Donner ses cellules souches hématopoïétiques est-il sans risque ?

Le don de cellules souches hématopoïétiques est généralement considéré comme anodin et sans risque vital pour le donneur, lorsque les critères médicaux de sélection sont respectés. De-ci de-là, des observations cliniques rapportent pourtant des complications sévères. Par ailleurs, l’innocuité des facteurs de croissance granulocytaires (G-CSF) à long terme fait toujours débat.

J Halter et coll. rapportent les résultats de deux enquêtes rétrospectives conduites par l’EBMT (The European Group for Blood & Marrow Transplantation) entre 1993 et 2002 puis entre 2003 et 2005. La première a rassemblé 262 équipes de greffes ayant réalisé 24 099 greffes de moelle et 15 111 greffes de cellules souches périphériques (CSP), correspondant à 78 % des greffes effectuées pendant la période en question.

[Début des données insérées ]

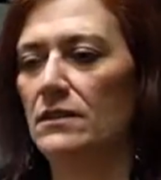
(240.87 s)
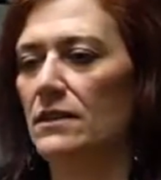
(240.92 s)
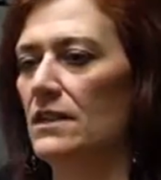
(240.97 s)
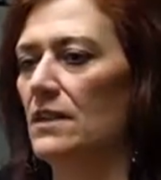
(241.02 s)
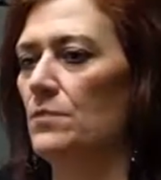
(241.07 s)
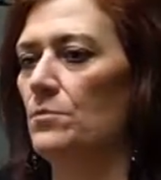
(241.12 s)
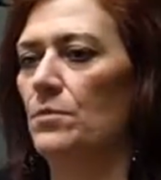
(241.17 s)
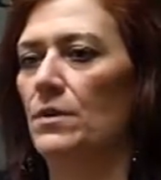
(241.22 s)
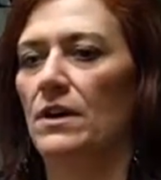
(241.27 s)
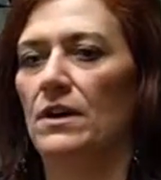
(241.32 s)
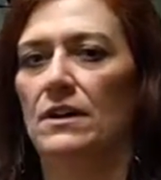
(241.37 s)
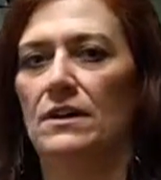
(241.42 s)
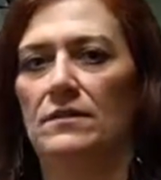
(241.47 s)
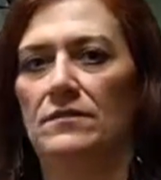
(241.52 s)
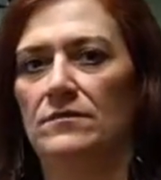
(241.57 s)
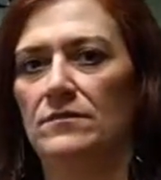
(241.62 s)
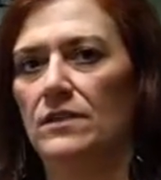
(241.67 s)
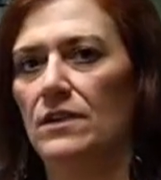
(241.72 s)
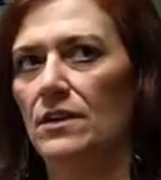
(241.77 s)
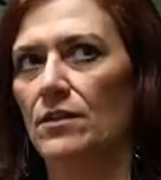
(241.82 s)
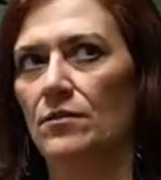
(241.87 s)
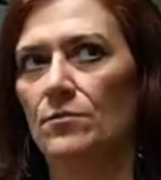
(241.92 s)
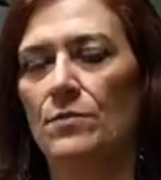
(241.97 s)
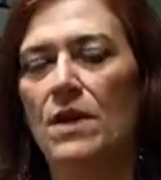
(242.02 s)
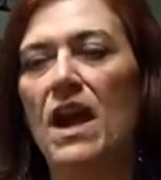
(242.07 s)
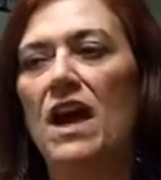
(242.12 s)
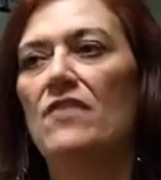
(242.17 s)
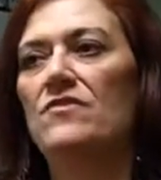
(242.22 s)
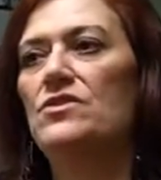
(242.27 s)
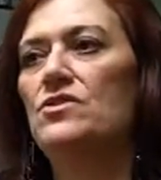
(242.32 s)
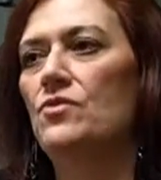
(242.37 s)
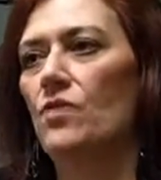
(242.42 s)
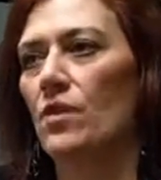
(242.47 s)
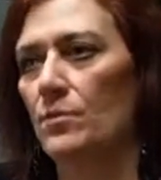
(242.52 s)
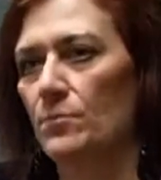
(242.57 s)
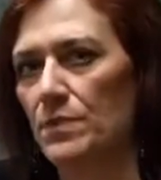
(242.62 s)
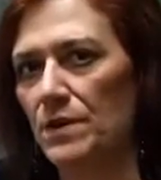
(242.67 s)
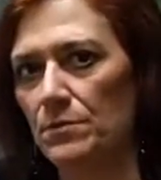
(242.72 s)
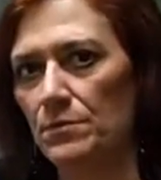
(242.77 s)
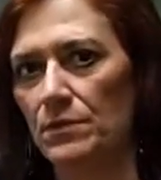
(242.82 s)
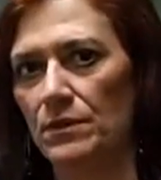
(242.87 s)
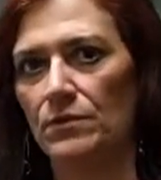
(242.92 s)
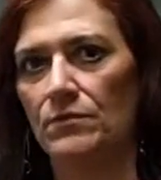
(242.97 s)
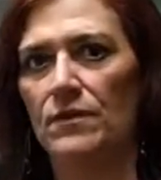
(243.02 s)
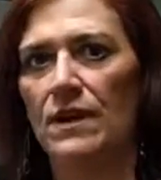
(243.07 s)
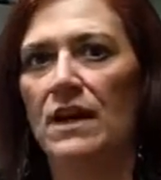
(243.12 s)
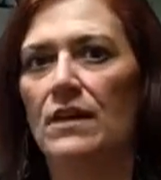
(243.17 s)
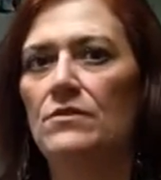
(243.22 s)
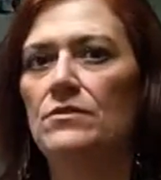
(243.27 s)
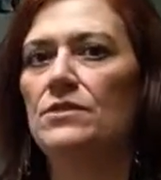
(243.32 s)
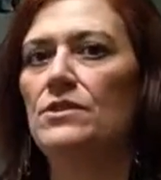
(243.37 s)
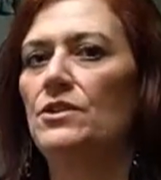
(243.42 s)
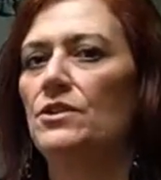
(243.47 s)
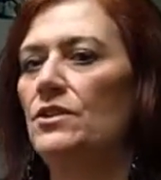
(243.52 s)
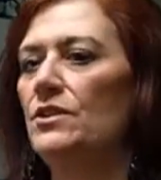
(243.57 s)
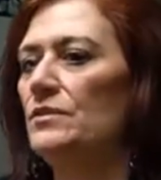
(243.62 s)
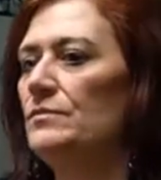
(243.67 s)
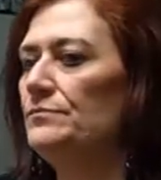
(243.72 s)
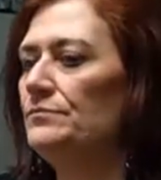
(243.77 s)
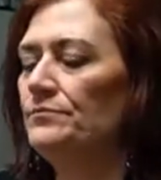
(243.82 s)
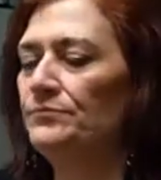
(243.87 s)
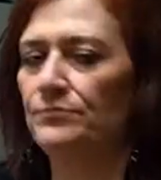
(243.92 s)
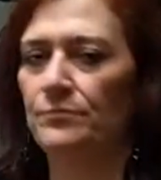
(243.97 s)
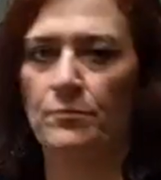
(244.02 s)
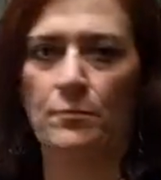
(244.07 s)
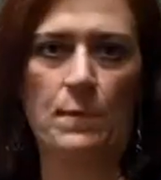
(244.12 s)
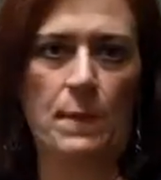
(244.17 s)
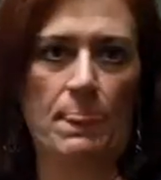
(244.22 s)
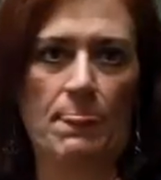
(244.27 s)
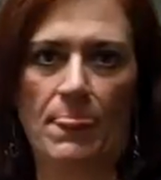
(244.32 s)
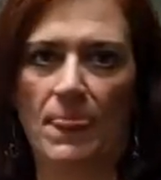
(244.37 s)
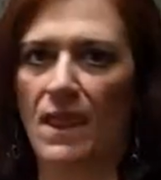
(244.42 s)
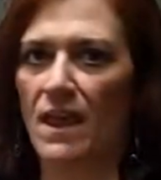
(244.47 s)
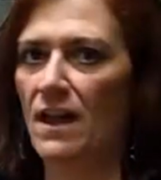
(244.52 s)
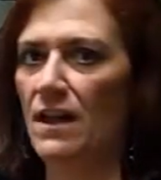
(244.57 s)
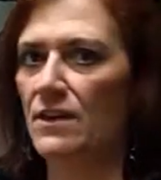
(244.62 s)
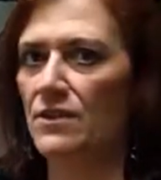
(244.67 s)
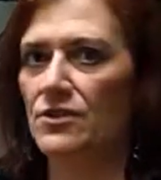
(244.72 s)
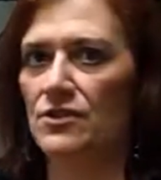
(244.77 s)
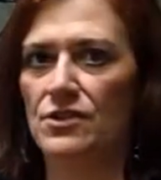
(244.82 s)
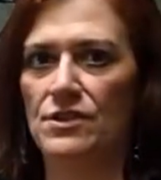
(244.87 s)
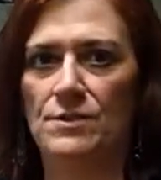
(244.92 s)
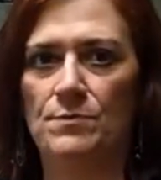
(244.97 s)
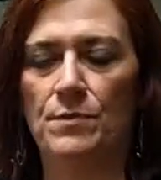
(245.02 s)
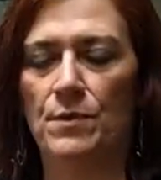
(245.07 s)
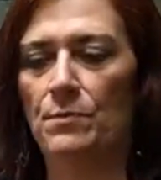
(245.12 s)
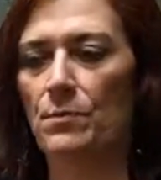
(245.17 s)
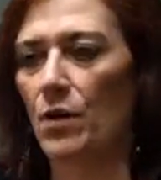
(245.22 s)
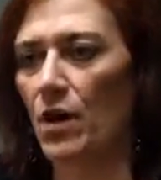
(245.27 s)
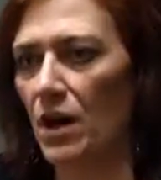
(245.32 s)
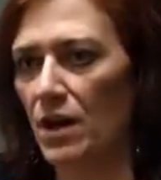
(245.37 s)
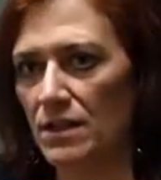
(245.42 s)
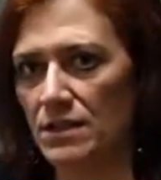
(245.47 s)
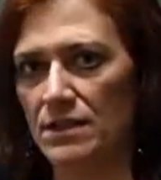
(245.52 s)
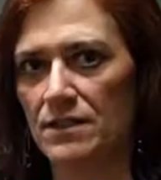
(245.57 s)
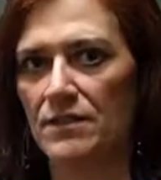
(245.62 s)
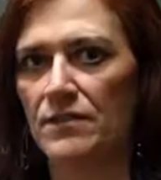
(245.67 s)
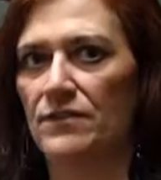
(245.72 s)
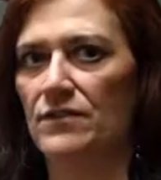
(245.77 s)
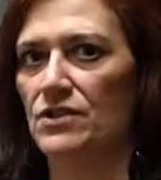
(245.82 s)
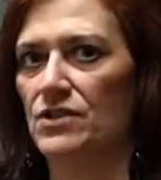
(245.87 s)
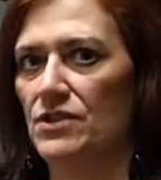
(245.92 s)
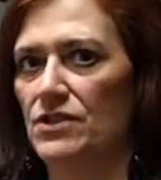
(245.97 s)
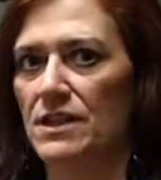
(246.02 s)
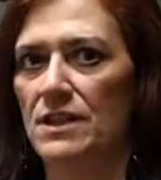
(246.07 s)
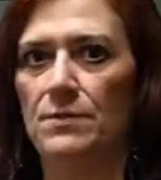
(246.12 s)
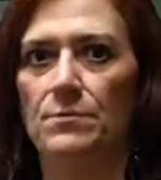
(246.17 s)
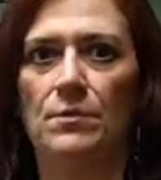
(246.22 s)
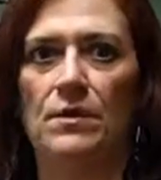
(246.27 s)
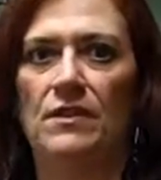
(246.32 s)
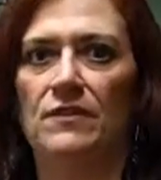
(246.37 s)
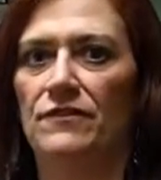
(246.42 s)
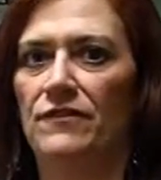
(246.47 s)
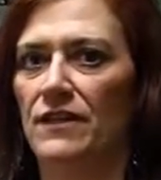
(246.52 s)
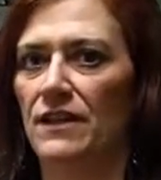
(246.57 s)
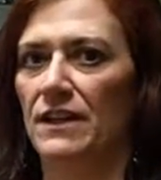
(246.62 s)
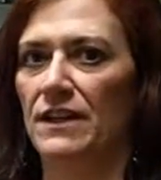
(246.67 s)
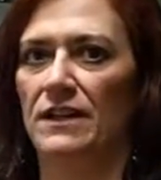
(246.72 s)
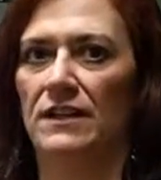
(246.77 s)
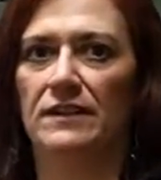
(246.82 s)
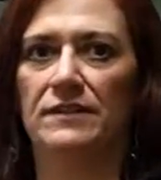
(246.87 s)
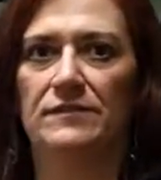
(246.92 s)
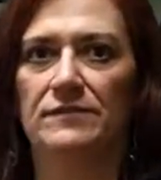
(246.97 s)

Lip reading: keep on, have strong people around her, and just be positive and just keep on fighting.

La seconde a regroupé 169 équipes ayant réalisé 3 671 greffes de moelle et 8 143 greffes de CSP soit 50 % des greffes faites pendant cette même période et enregistrées à l’EBMT. Au total, les résultats de ces enquêtes concernent 51 024 dons dont 27 700 de moelle et 23 254 de CSP.

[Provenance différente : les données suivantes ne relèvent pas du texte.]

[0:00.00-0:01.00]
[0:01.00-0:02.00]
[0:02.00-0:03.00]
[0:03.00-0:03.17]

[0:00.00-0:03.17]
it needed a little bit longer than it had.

Le questionnaire adressé aux équipes de préleveurs contenait des items relatifs à la présence de procédures de suivi des donneurs, de la survenue d’événements indésirables graves (EIG : tout incident cardiovasculaire ou rupture splénique nécessitant une hospitalisation, ou décès, dans les 30 jours suivant le don) et au développement d’hémopathies malignes post don quel que soit l’intervalle de temps depuis le don.

Concernant le suivi des donneurs, 55,7 % des équipes avaient une procédure de suivi, 39,7 % n’en avaient pas et 4,6 % n’ont pas répondu. Cinq décès dont 1 chez un donneur familial de moelle et 4 chez des donneurs familiaux de CSP ont été rapportés (soit une incidence de 0,98 pour 10 000 dons, 0,36 pour 10 000 pour la moelle et 1,72 pour 10 000 pour les CSP). Le donneur de moelle est décédé d’une embolie pulmonaire massive à J15 et la notion d’un déficit en antithrombine III familial était présente. Les donneurs de CSP sont décédés à la suite d’une erreur médicale (n=1), d’un hématome sous arachnoïdien (plaquettes au nadir à 82 000 et prise d’aspirine pour cardiopathie : n=1) et d’arrêt cardiaque à J15 (n=2).

 Trente-sept EIG (12 après don de moelle et 27 après don de CSP) ont été rapportés soit une incidence de 7,25 pour 10 000 dons (4,32 pour 10 000 pour la moelle et 10,76 pour 10 000 pour les CSP). Leur nature était d’ordre cardiovasculaire, thromboembolique, hémorragique, épileptique et splénique, les accidents thromboemboliques étant plus fréquents chez les donneurs de CSP et les ruptures spléniques spécifiques au don de CSP.

Vingt hémopathies malignes myéloïdes ou lymphoïdes (leucémies aiguës myéloblastiques ou lymphoblastiques, plasmocytomes, lymphomes) ont été rapportées chez les donneurs, 8 après don de moelle (0,40 pour 10 000 donneurs année) et 12 après don de CSP (1,2 pour 10 000 donneurs année). Ces hémopathies ont été diagnostiquées de quelques mois à plus de 10 ans post don. Quinze donneurs étaient familiaux, un non familial et pour 4 la donnée n’était pas précisée. Sept des donneurs familiaux avaient reçu du G-CSF. Il n’est pas noté si les hémopathies chez les donneurs familiaux étaient de même nature que celles diagnostiquées chez le receveur.

Au total, l’incidence des décès après don est estimée à 1 pour 10 000, celles des EIG à 1 pour 1 500 (2 fois plus élevée après don de CSP que de moelle) et de 1 pour 3 000 pour les hémopathies malignes. L’incidence réelle est peut être un peu plus élevée. Même si les décès et accidents graves sont rares chez les donneurs « sains », ils existent et tout donneur devrait en être informé. Il serait bon d’instaurer des règles internationales de suivi des donneurs afin de poursuivre cette enquête, particulièrement après don de CSP.

Dr Delphine Rea

Référence
Halter J et coll pour l’EBMT. : Severe events in donors after allogeneic stem cell donation. Haematologica 2009; 94: 94-101.